Instructions to follow
Could you copy every record exactly, leaving the pictures behind?

Data records
┄┄┄┄┄┄┄┄┄┄

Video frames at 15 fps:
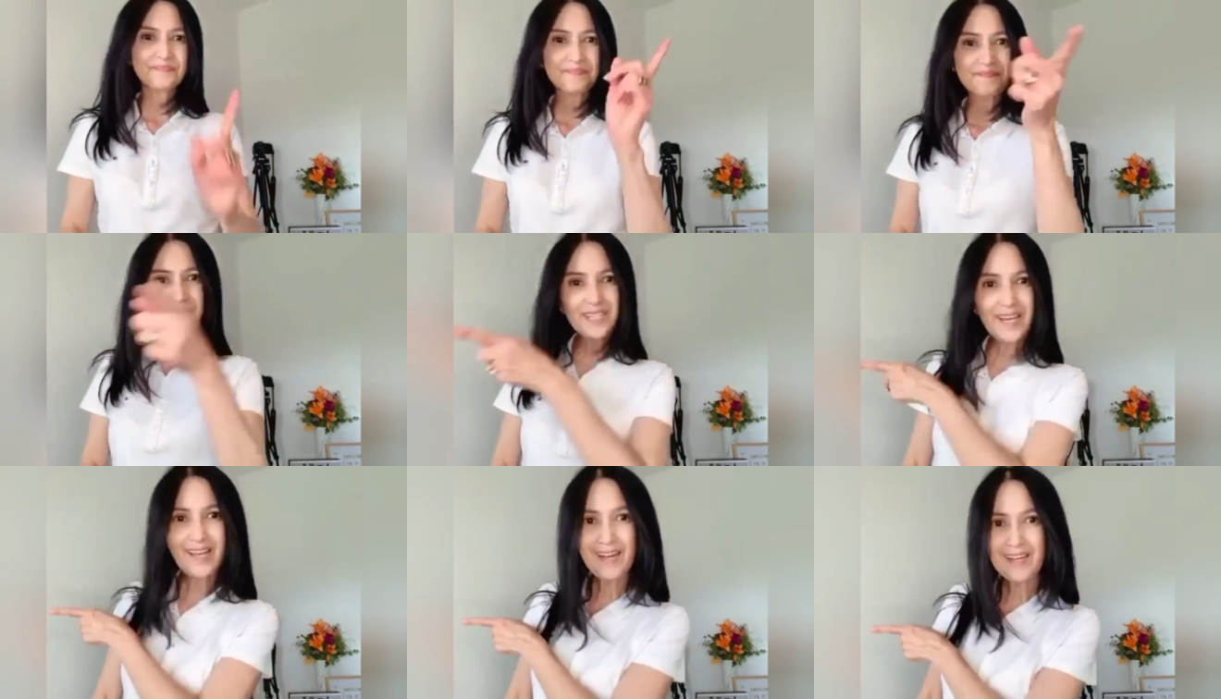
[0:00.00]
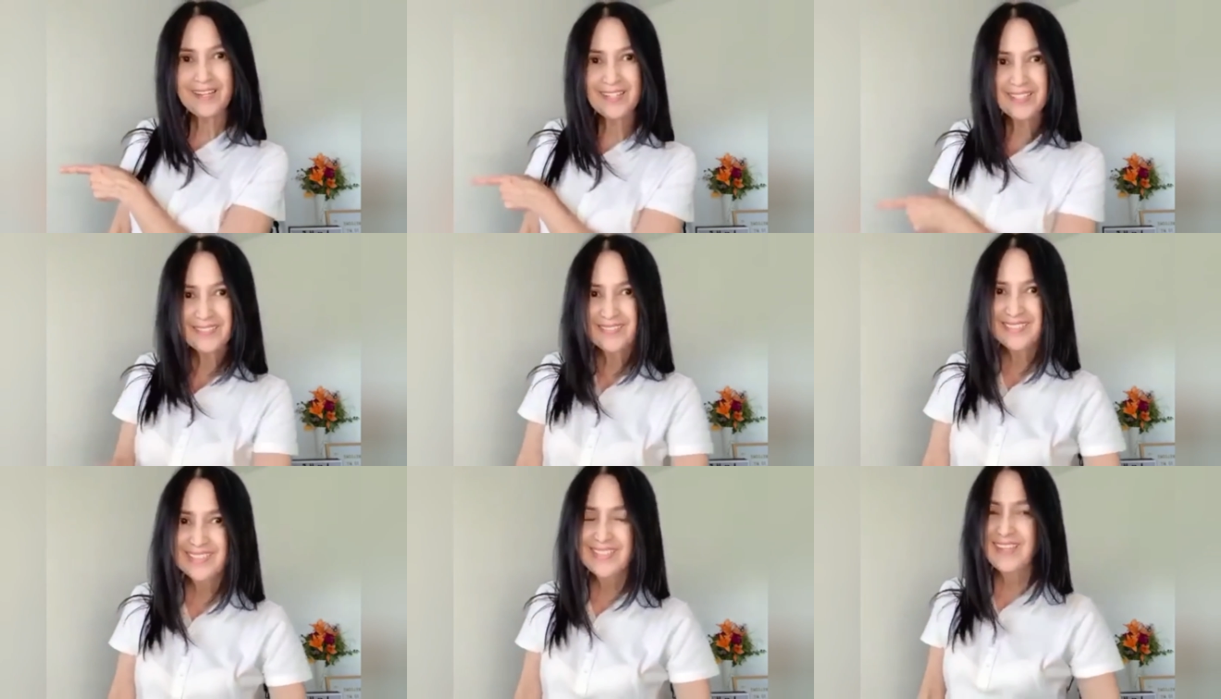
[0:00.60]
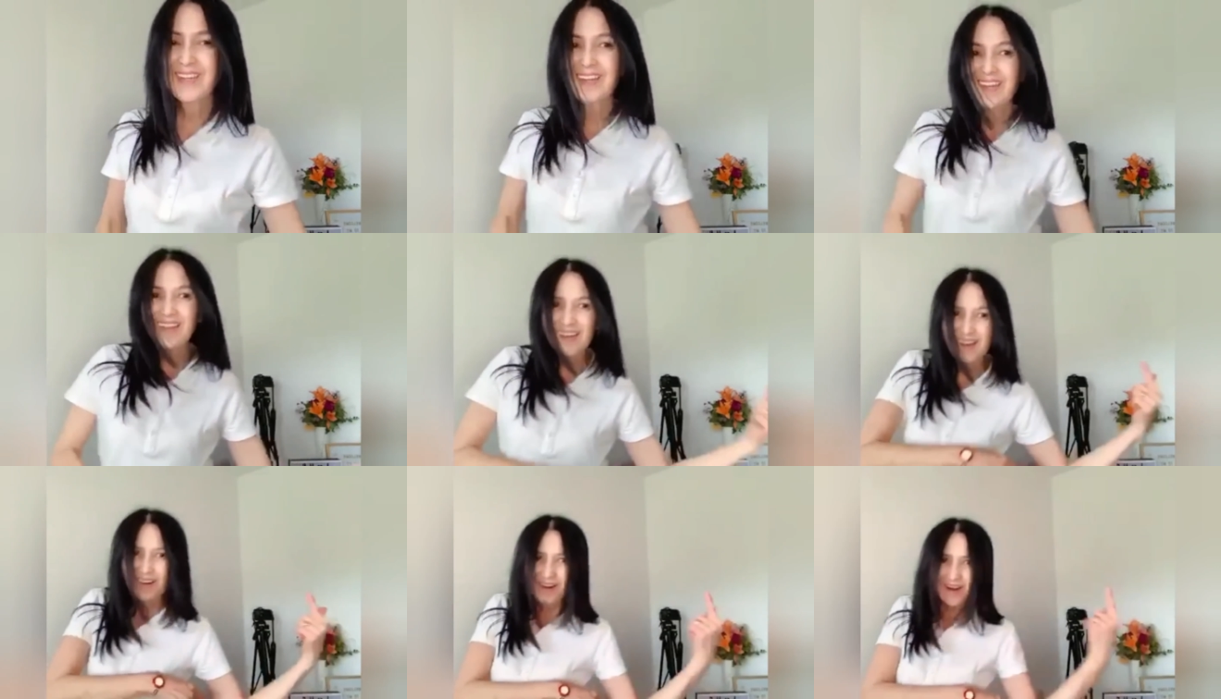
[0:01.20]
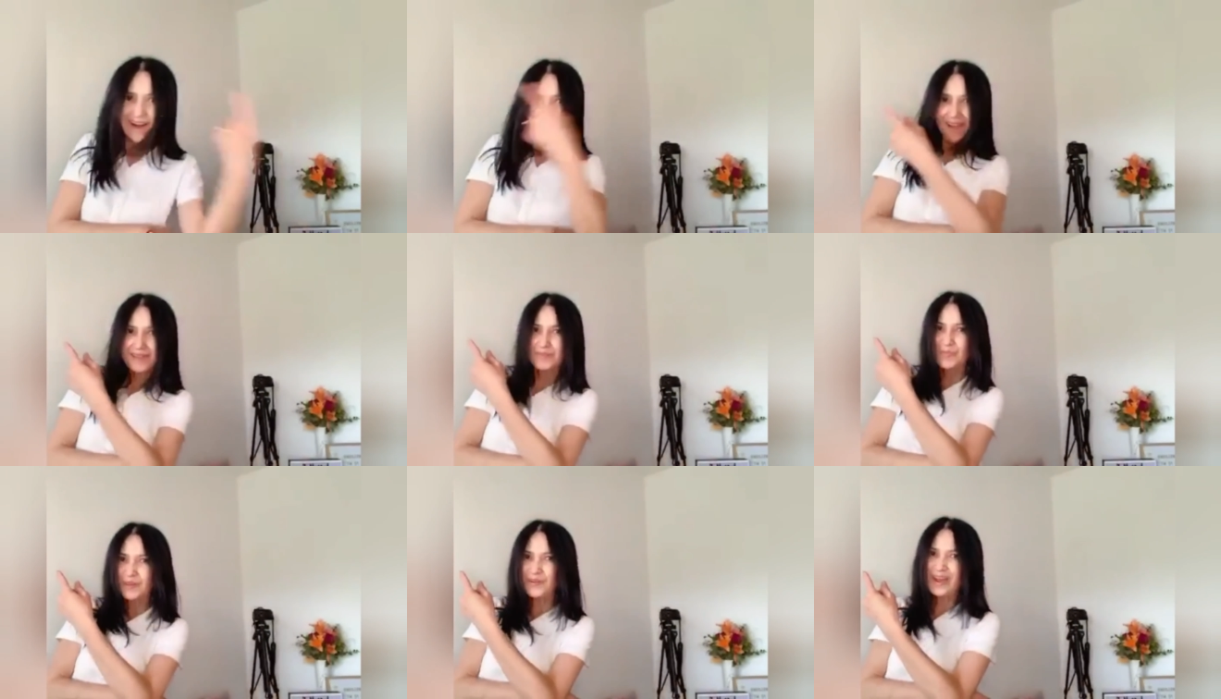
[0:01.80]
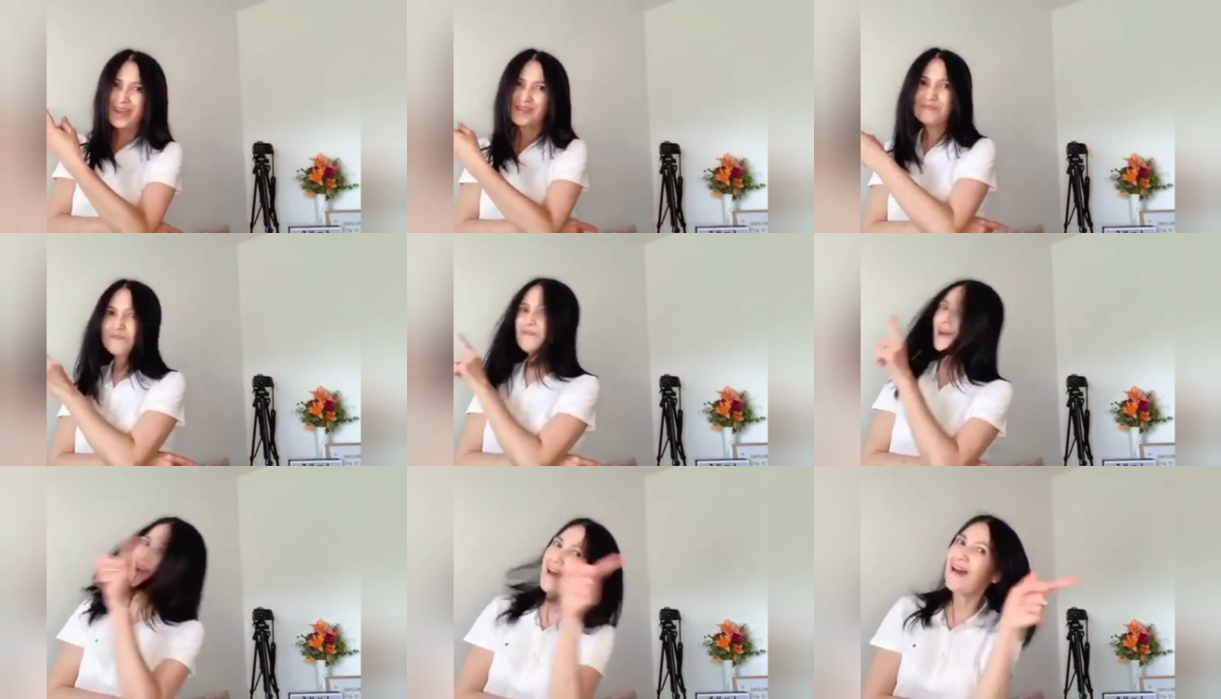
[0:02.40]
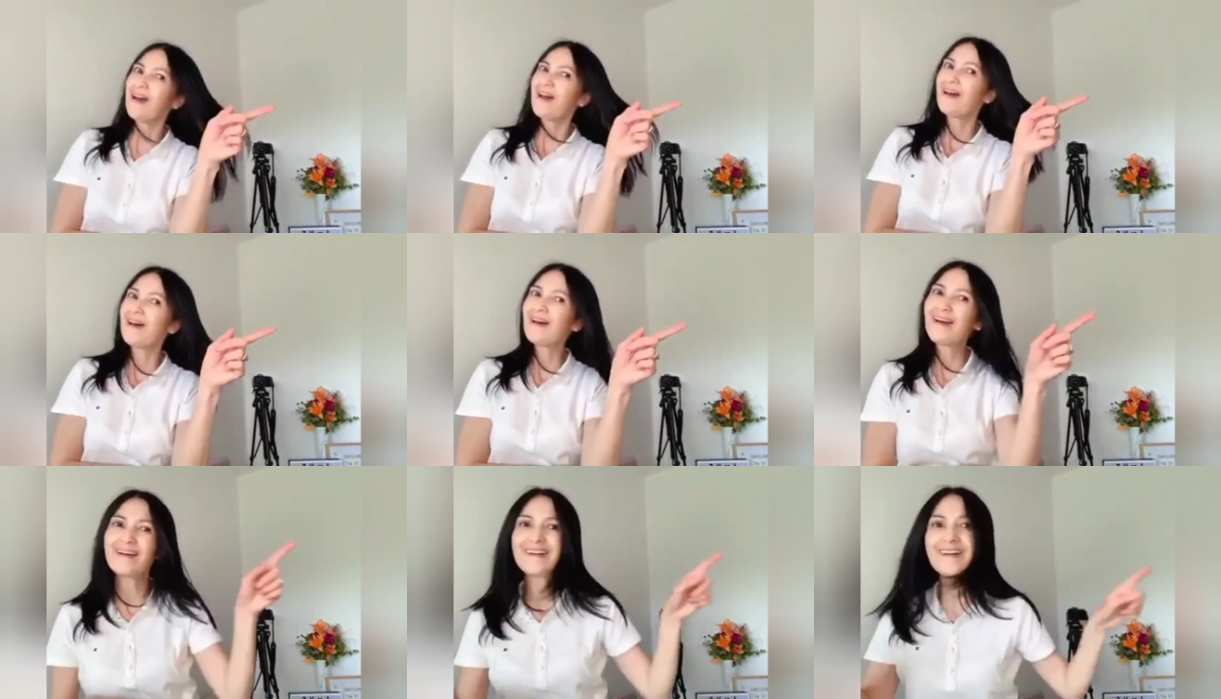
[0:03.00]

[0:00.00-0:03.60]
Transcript: Diyan na kayo. I'll be right back.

┄┄┄┄┄┄┄┄┄┄

Output of the task
Video frames at 15 fps:
[0:00.00]
[0:00.60]
[0:01.20]
[0:01.80]
[0:02.40]
[0:03.00]

[0:00.00-0:03.60]
Transcript: Diyan na kayo. I'll be right back.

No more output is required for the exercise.